Spices didn’t just make merchants rich across the globe — it established vast empires, revealed entire continents to Europeans and tipped the balance of world power. If the modern age has a definitive beginning, it was sparked by the spice trade, some historians have argued.
How did spices change life in Europe?
Spices were prized goods in the Middle Ages and the quest for spices saw the development of an early model of globalisation. Desired for their culinary, medicinal and cosmetic properties, spices fuelled European colonial empires to create political, military and commercial networks to capitalise on the trade.

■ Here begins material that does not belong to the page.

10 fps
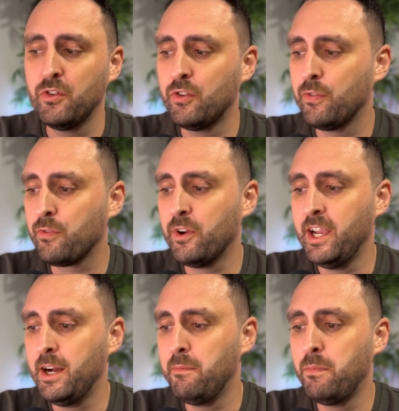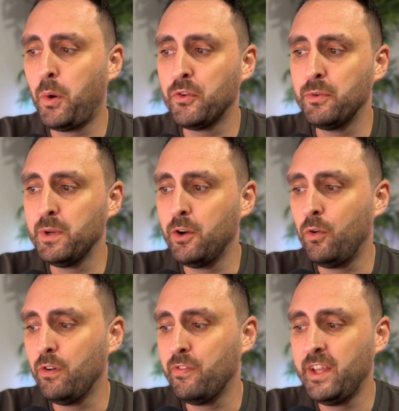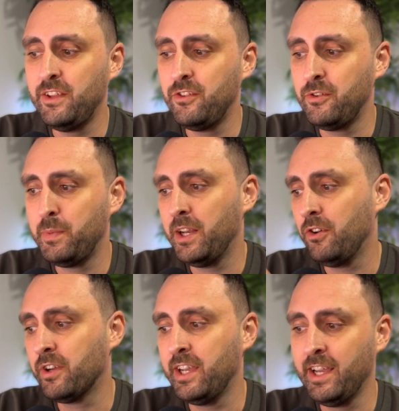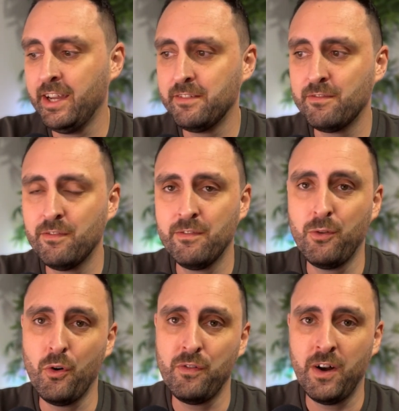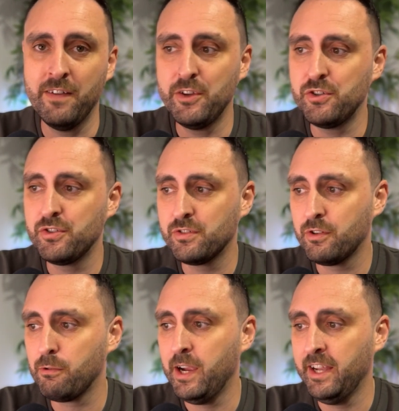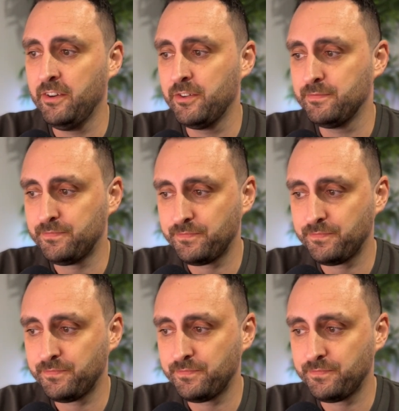to free up possibly all of these, you'd be looking at 4 or 5-ish grand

Why were spices so important in history?
Spices were among the most valuable items of trade in ancient and medieval times. As long ago as 3500 BC the ancient Egyptians were using various spices for flavouring food, in cosmetics, and for embalming their dead. The use of spices spread through the Middle East to the eastern Mediterranean and Europe.
What was the importance of the spice routes?
Perhaps more important was the exchange of knowledge: knowledge of new peoples and their religions, languages, expertise, artistic and scientific skills. The ports along the Maritime Silk Roads (Spice Routes) acted as melting pots for ideas and information.
How did the spice trade change the world?
The world’s insatiable appetite for spices sparked trade routes that now span the globe. The spice trade redrew the world map and came to define our global economy. Nearly 2,500 years ago, Arab traders told stories of the ferocious cinnamon bird, or cinnamologus. This large bird made its nest from delicate cinnamon sticks, the traders said.
Why is the consumption of spices rising in the UK?
“Consumption of spices is rising in countries like the UK because of the associated health benefits.” Turmeric is a prime example. Some studies claim a vast array of health benefits of turmeric, or one of its components, curcumin.
Where did the spices come from for the Silk Roads?
As early as 2000 BC, spices such as cinnamon from Sri Lanka and cassia from China found their way along the Spice Routes to the Middle East.